I've always been an early riser, and always like to get down to Westport before the heaving masses, and I usually arrive at just after 06:00hrs, even on weekends. Its the only way to chance upon a wader, if one is present, before it gets flushed.
This Saturday, we planned a day in Staffs, hoping that the good spell of birds found during the week would continue. We arranged to meet CJW at Westport at 06:30hrs. I have to admit that I did get up slightly earlier than usual, and at 05:30hrs, I checked my phone for any messages that had come through after I had gone to bed. I was in for quite a shock.
Its not everyday that a DUSKY THRUSH is found, but one on the mainland, and present for three days was quite a surprise. I briefly did a bit of research behind the story, and tried to phone GAS and CJW to get away as soon as possible. GAS was already up, but it took CJW until 06:05hrs to ring me back. In the meantime, PLo had rang me to say the DUSKY THRUSH was already showing again. I offered him a lift as unfortunately we had a spare seat in the car due to PJ still being in Turkey. I had my second shock of the day when I found out PLo was already in Kent. I realised that some people stay up later than me, and had obviously gone down in the early hours while the rest of the Clayheads were snoozing away!

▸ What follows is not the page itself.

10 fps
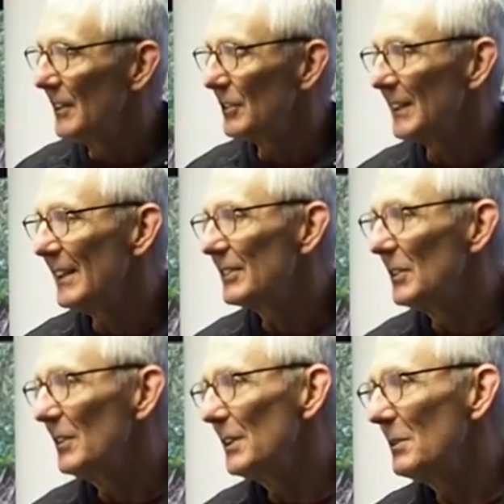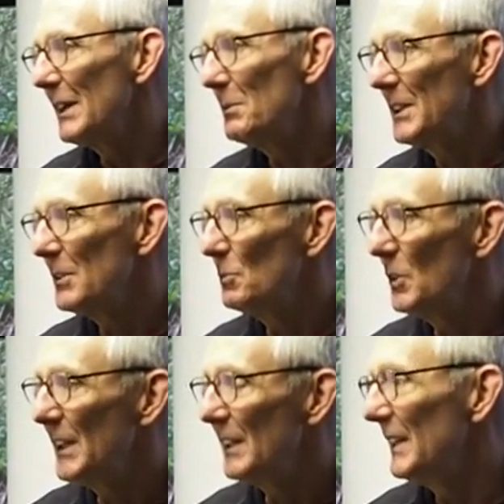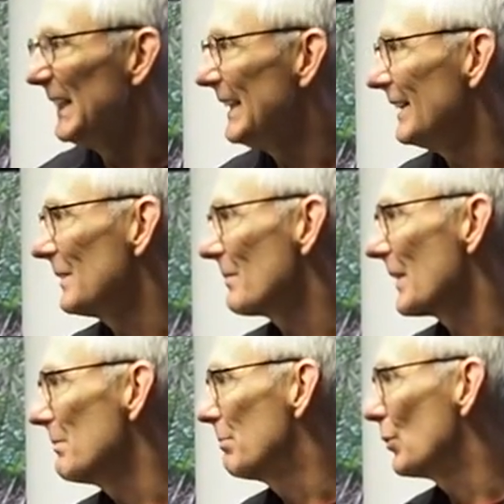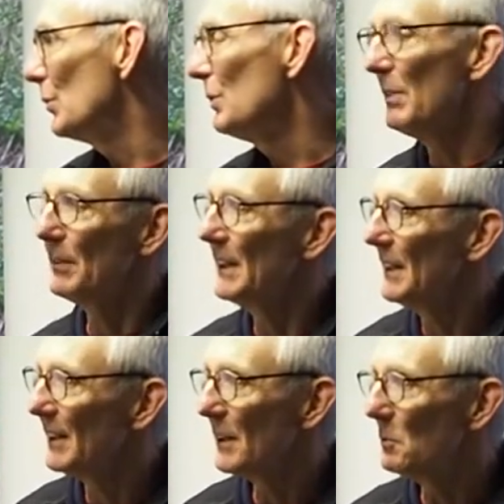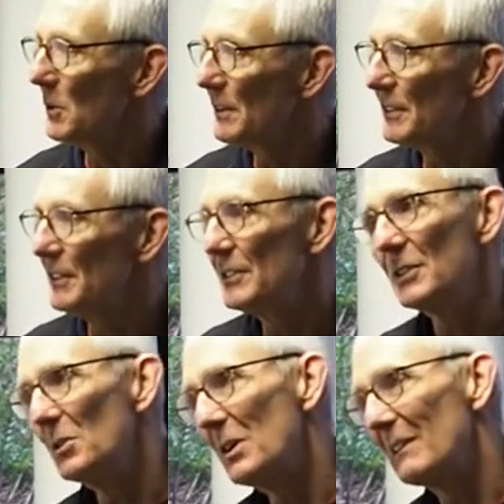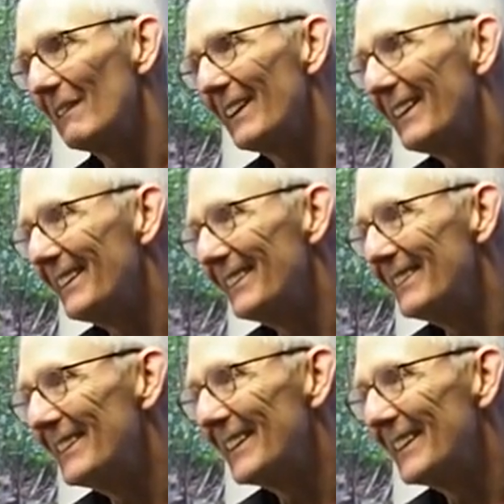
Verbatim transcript: So I guess the only way we can really prove if any of that works is to go out and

We managed to leave Stoke at about 06:20hrs, and we had an easy journey down to Kent with no hold ups en route. It was strange to be travelling down with news coming through all the time and not being on site at first light like we normally do. We arrived in Margate (like a poorman's run down Blackpool with a huge set of 1960's high rise flats on the front. Last time I saw flats like these were in Hungary!).
We had a small detour around Margate due to being given the wrong postcode, but we soon found the cemetery and a street full of parked cars. The crowd was easy to find too, but the 1w female Dusky Thrush was sitting deep inside a tree when we arrived, and it took us an eternity to find it in our scope. The boys around us though we very kind in letting us look through their scopes.
It did move occasionally, showing in full view, but then again it disappeared for quite lengthy spells. The problem was that with the crowd surrounding the tree, the Dusky Thrush couldn't drop down to feed. Eventually, we did have some good views, although we were looking through branches again, hence the greenish hue on all the photo's. We also had several Ring-necked Parakeets flying overhead aswell.
1w female Dusky Thrush at Margate Kent. The first twitchable one since 1959.